The claim_and_update
operation atomically updates both the last_run_at
and next_run_at
timestamps, preventing race conditions between multiple scheduler instances while providing clear semantics for when a schedule was last processed.
The recovery service runs independently of the main scheduler, providing resilience even if the scheduler itself fails. This separation of concerns allows for different retry policies and prevents recovery logic from complicating the main scheduling loop.

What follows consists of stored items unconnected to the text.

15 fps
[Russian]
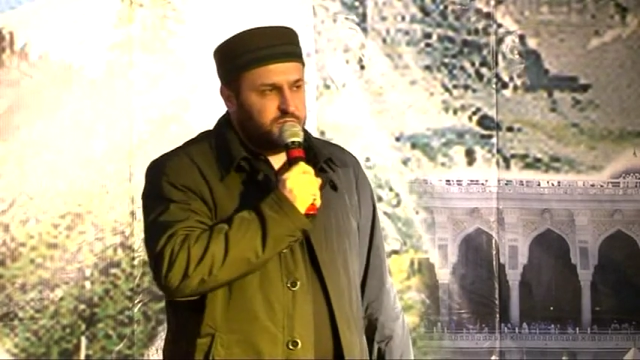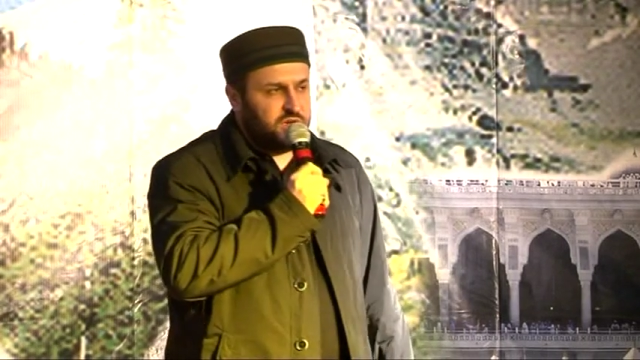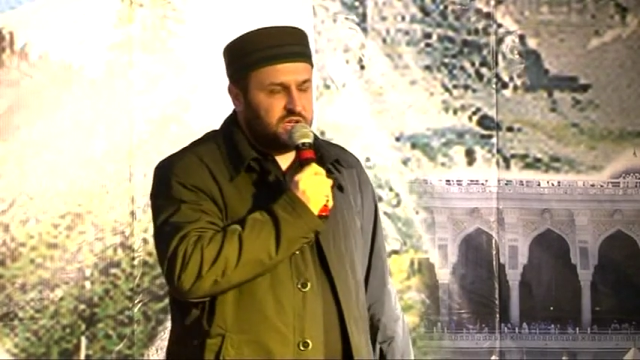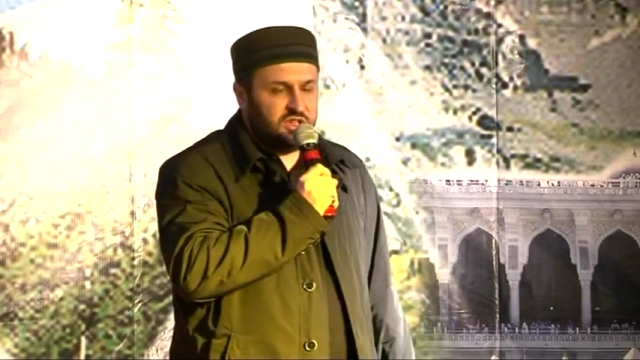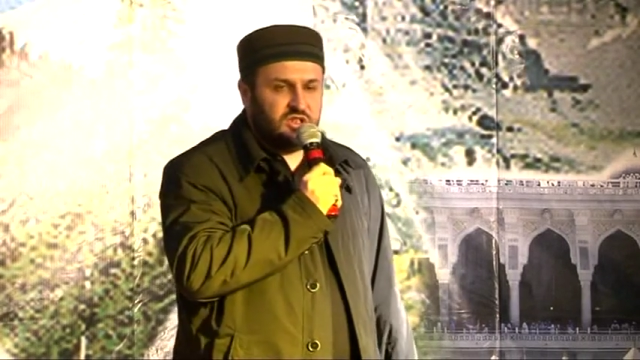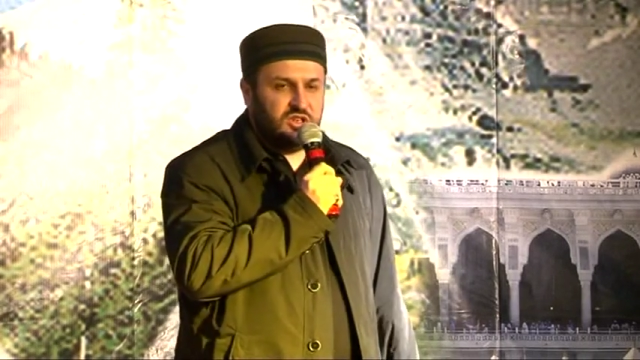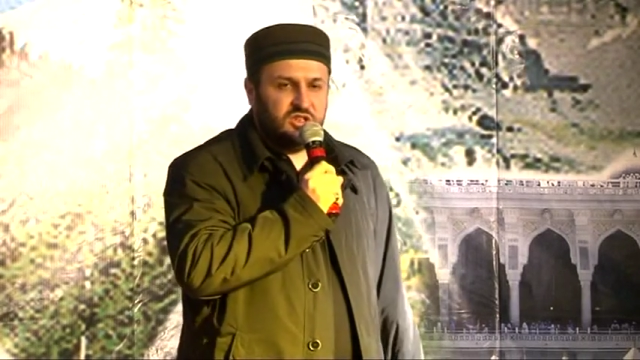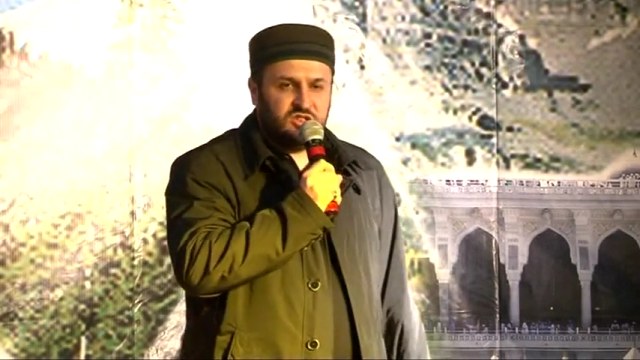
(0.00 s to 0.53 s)

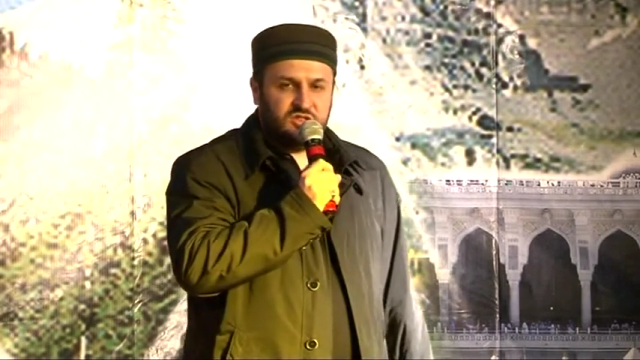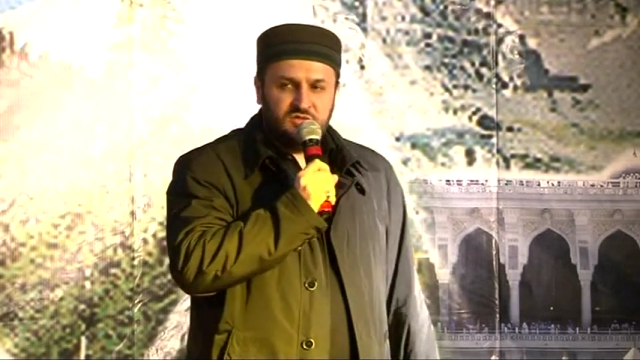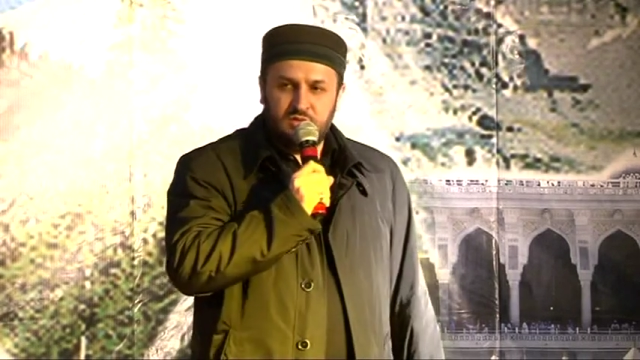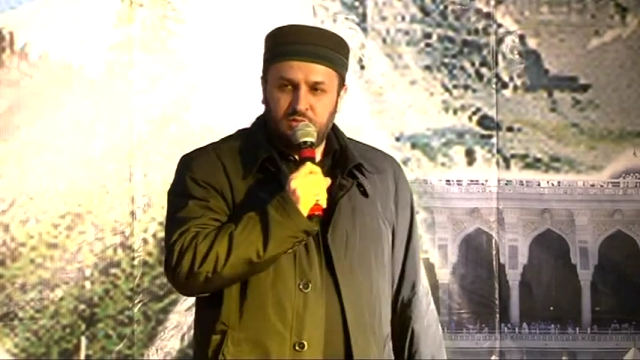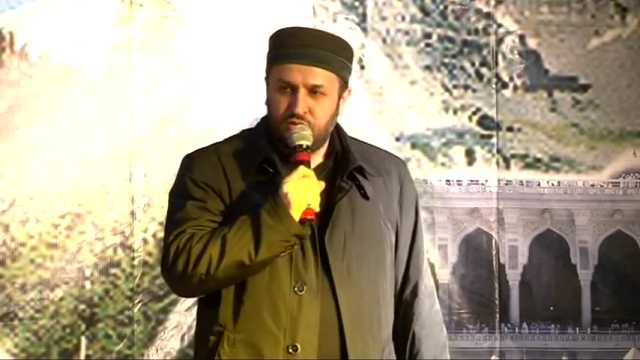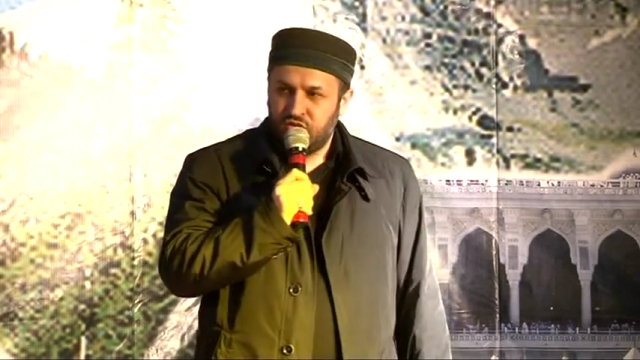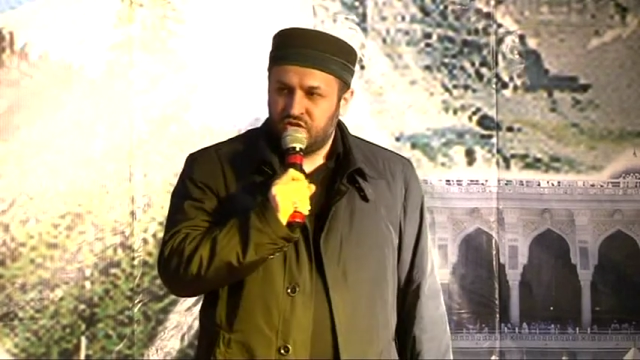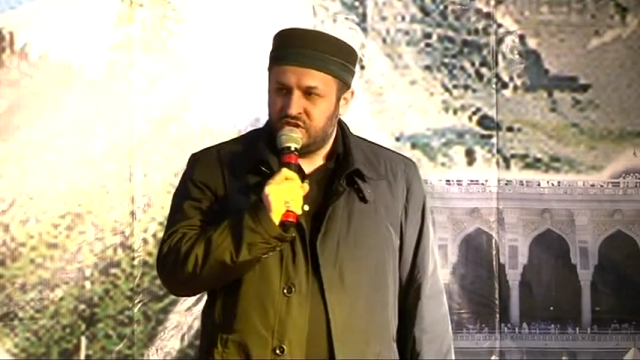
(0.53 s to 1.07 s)
приходили с
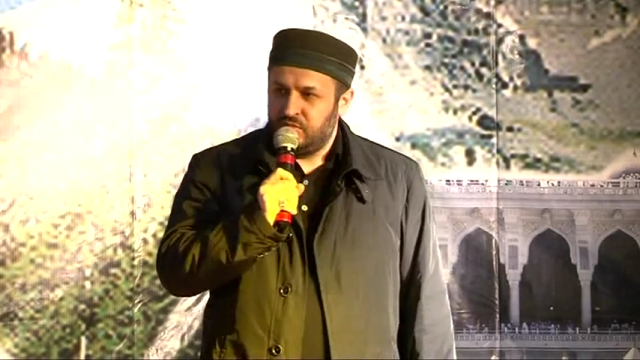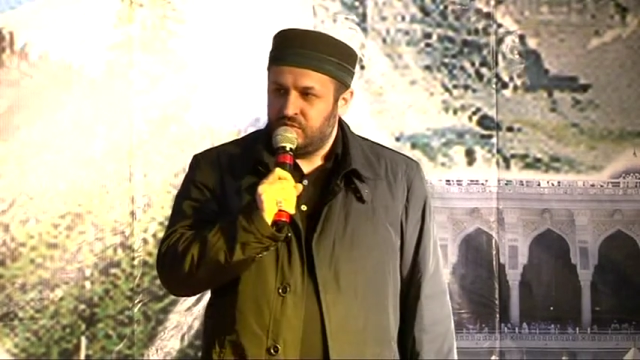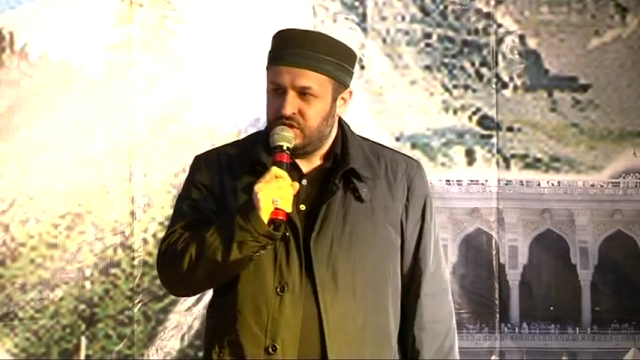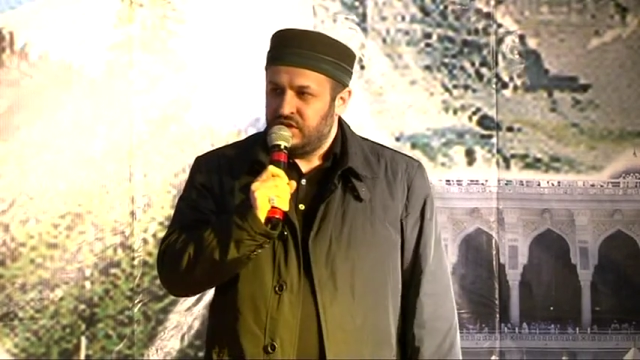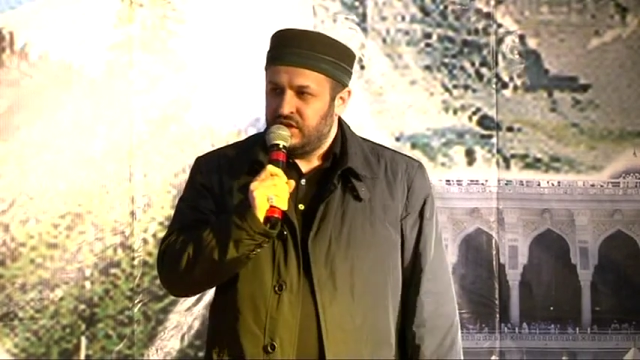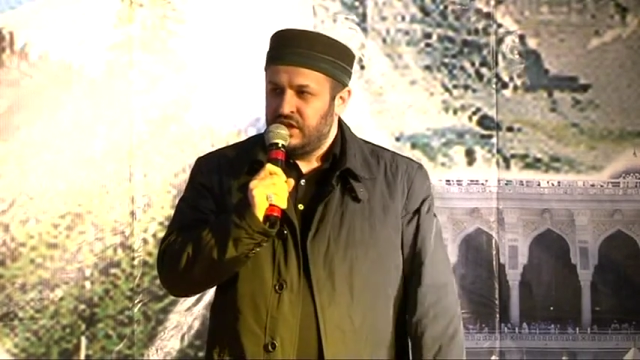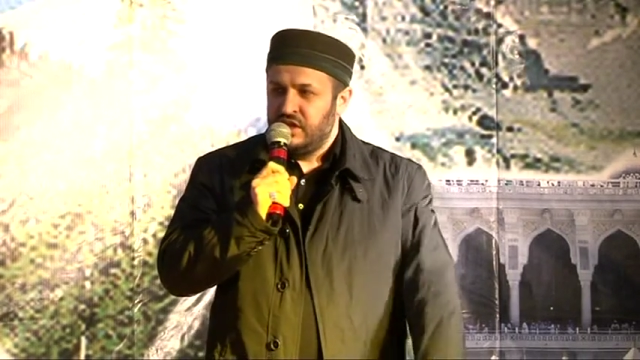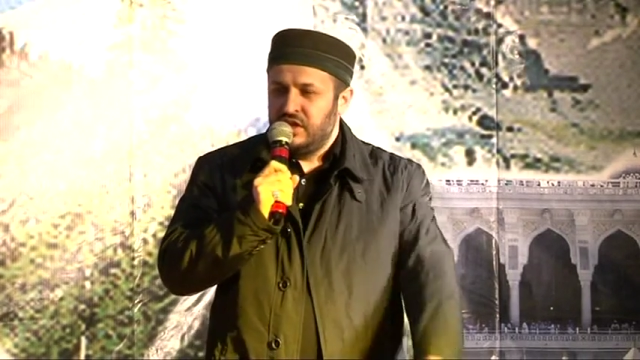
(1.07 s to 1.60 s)
вопросами,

The sophisticated handling of timestamps (PostgreSQL using database defaults, SQLite using application-level timestamps) ensures consistent behavior across different database backends while leveraging each database’s strengths.
This architecture demonstrates how sophisticated distributed systems patterns can be applied to solve the fundamental reliability problems in cron-based scheduling, providing enterprise-grade guarantees while maintaining operational simplicity.